Task requirements => The entries that follow contain images, which should be left out; output everything else exactly.

======== Data listing ========

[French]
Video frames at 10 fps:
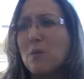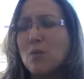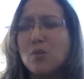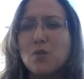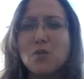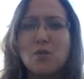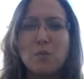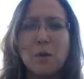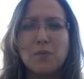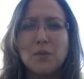à mon sens,
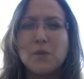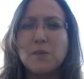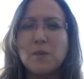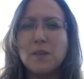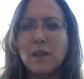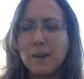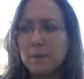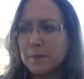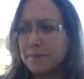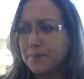ne sont pas forcément
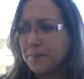terribles.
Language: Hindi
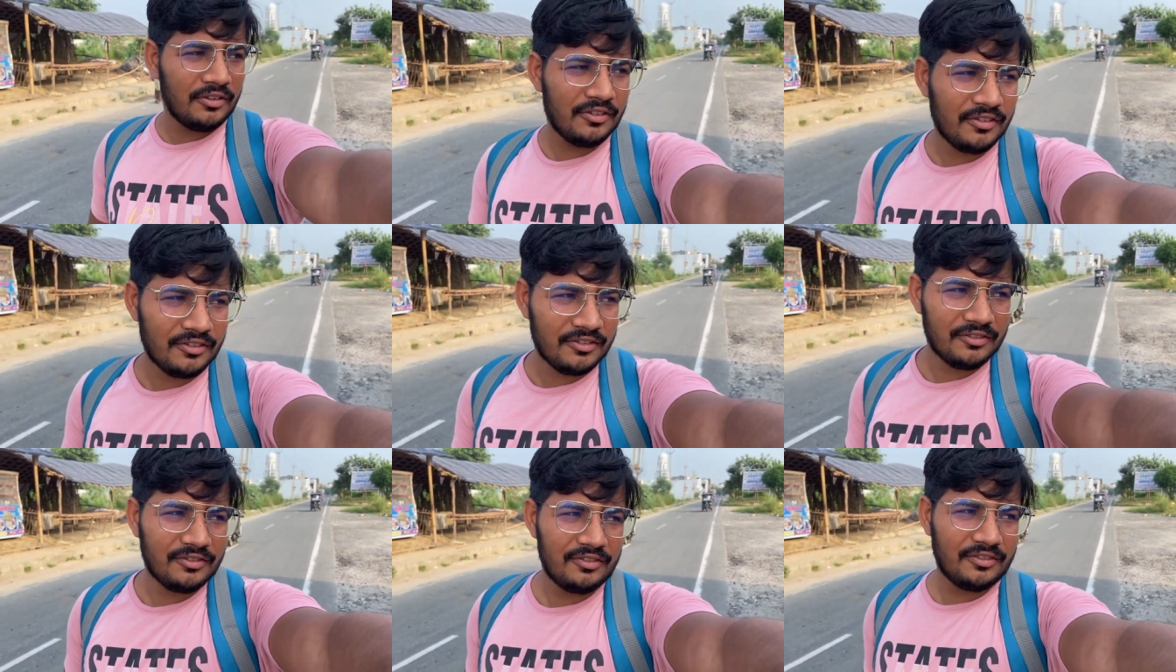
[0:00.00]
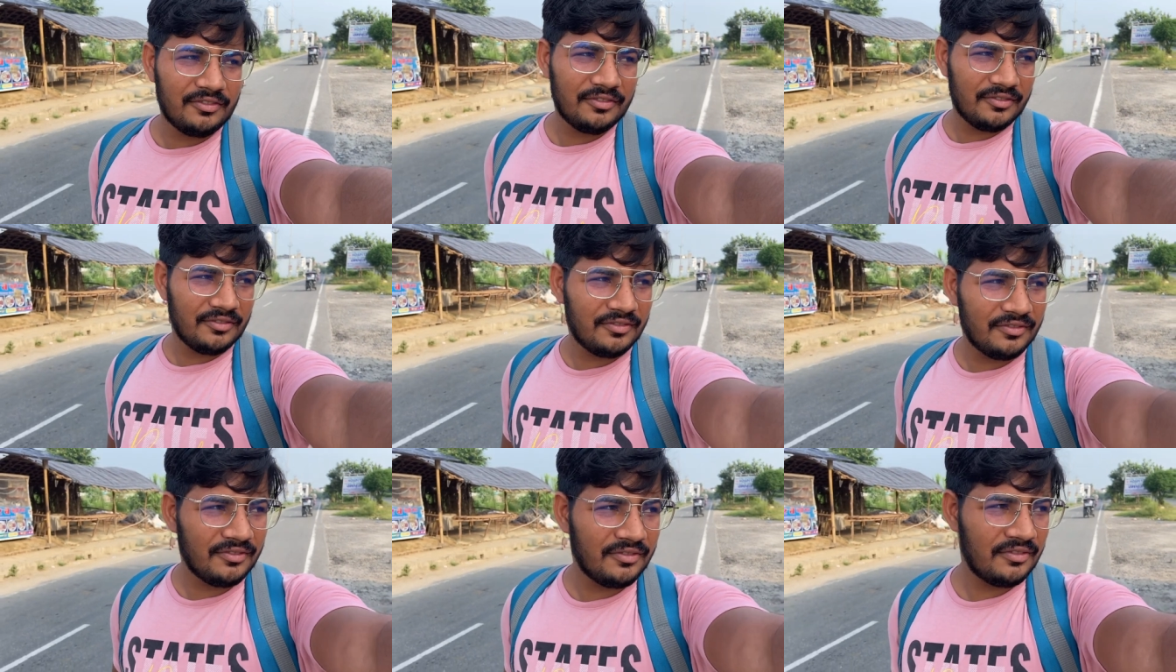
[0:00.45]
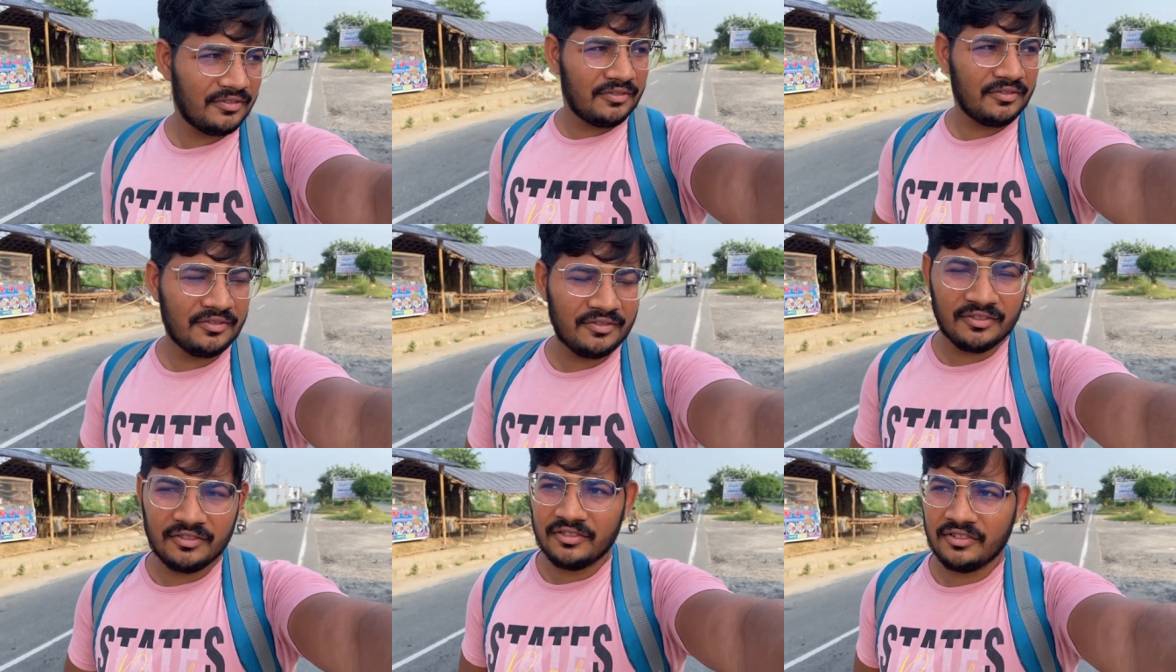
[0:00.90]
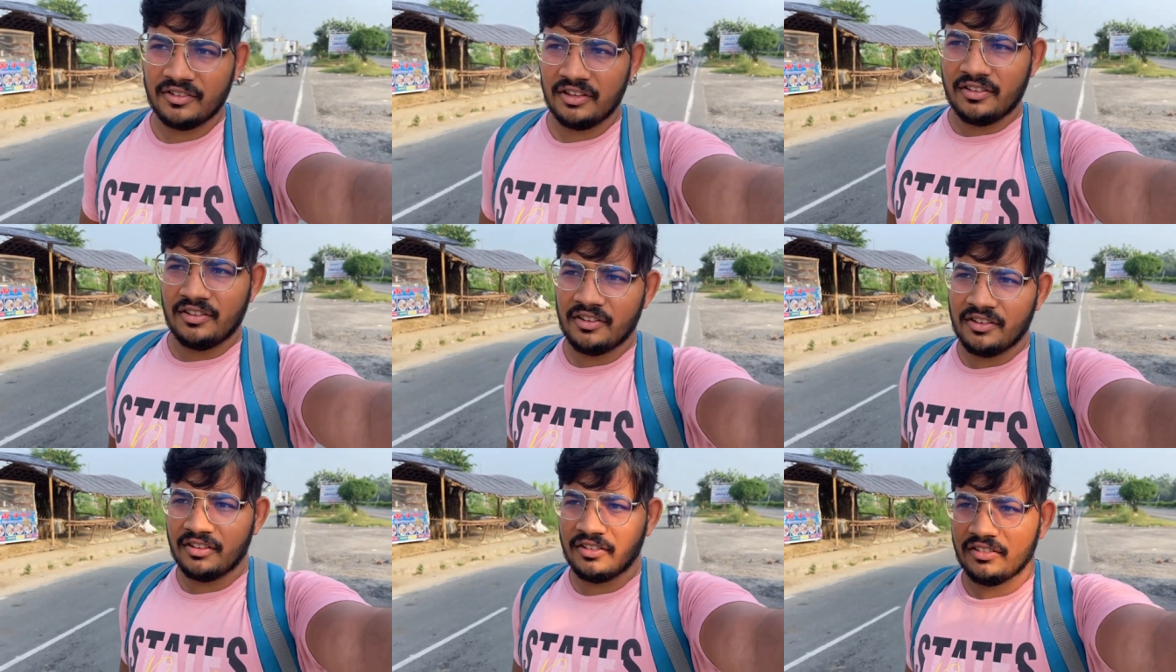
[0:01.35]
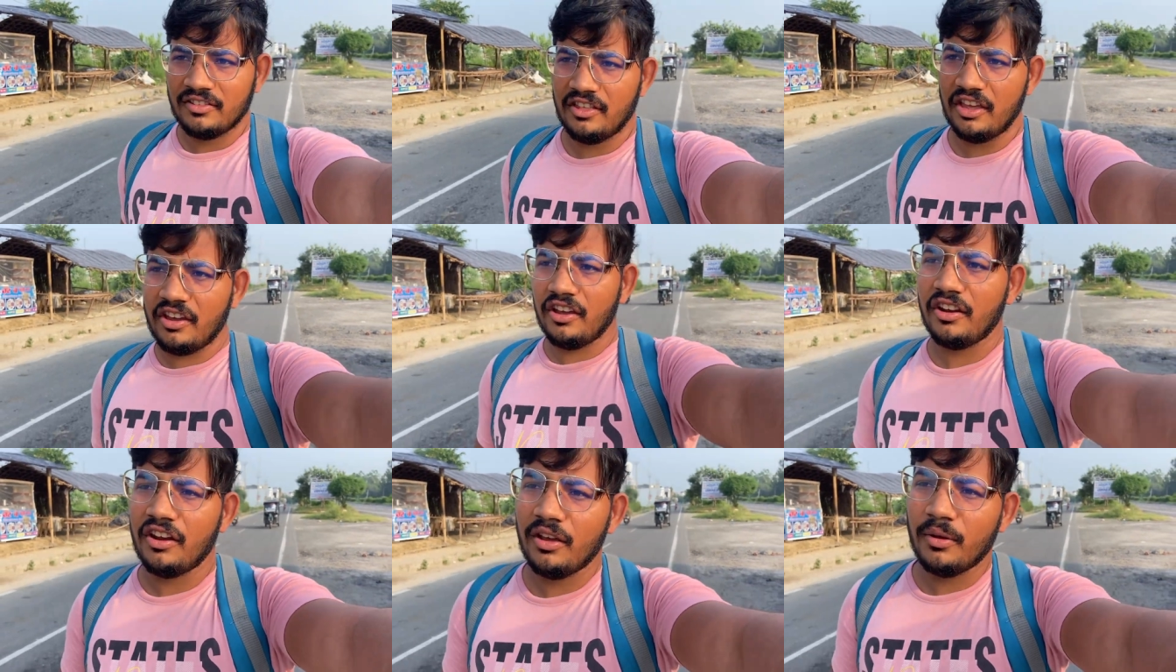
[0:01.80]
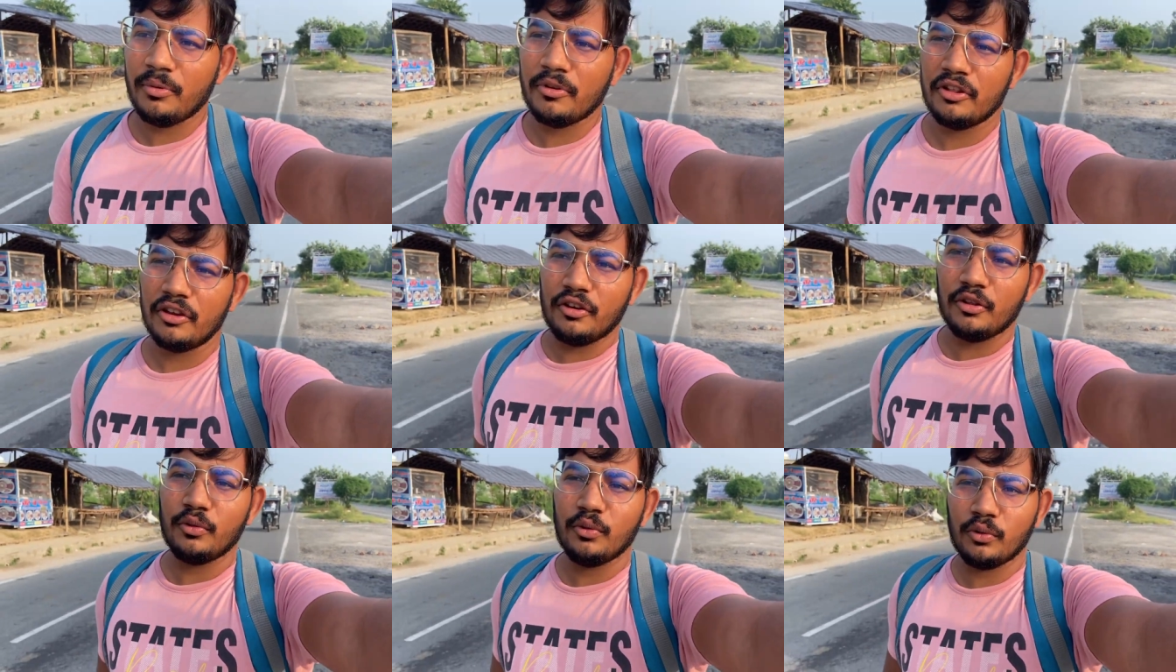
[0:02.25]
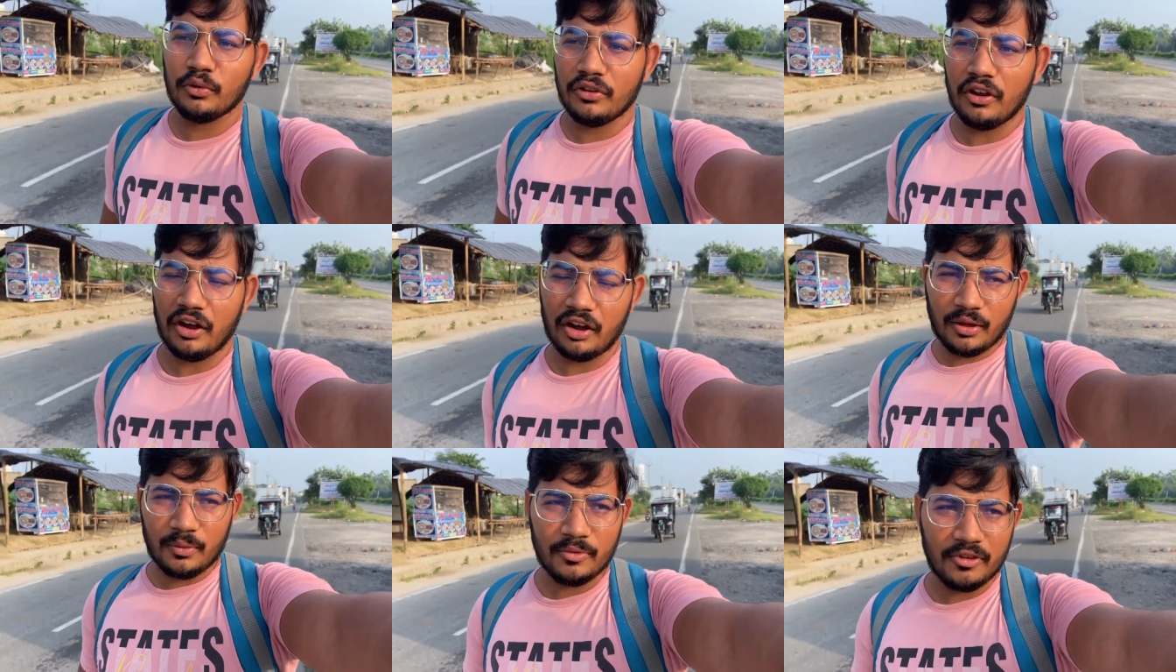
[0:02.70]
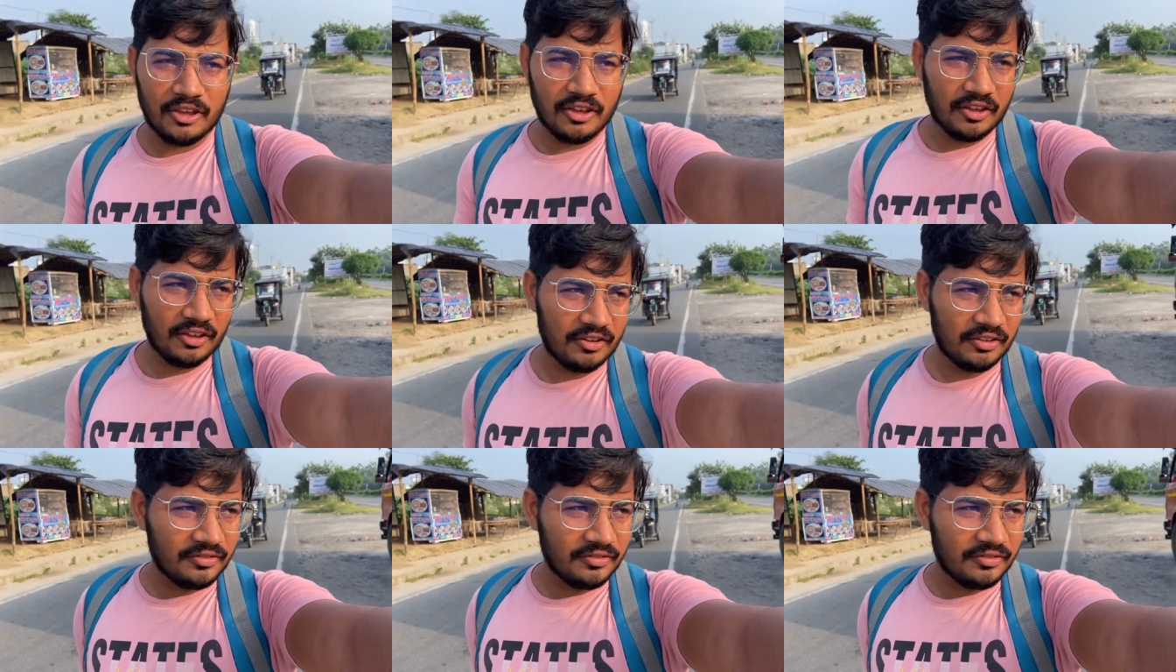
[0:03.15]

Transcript: मेरे बच्चे आ रहे देख लिया अभी इतने दूर जाना भी है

========

Task solution =>
[French]
Video frames at 10 fps:
à mon sens,
ne sont pas forcément
terribles.
Language: Hindi
[0:00.00]
[0:00.45]
[0:00.90]
[0:01.35]
[0:01.80]
[0:02.25]
[0:02.70]
[0:03.15]

Transcript: मेरे बच्चे आ रहे देख लिया अभी इतने दूर जाना भी है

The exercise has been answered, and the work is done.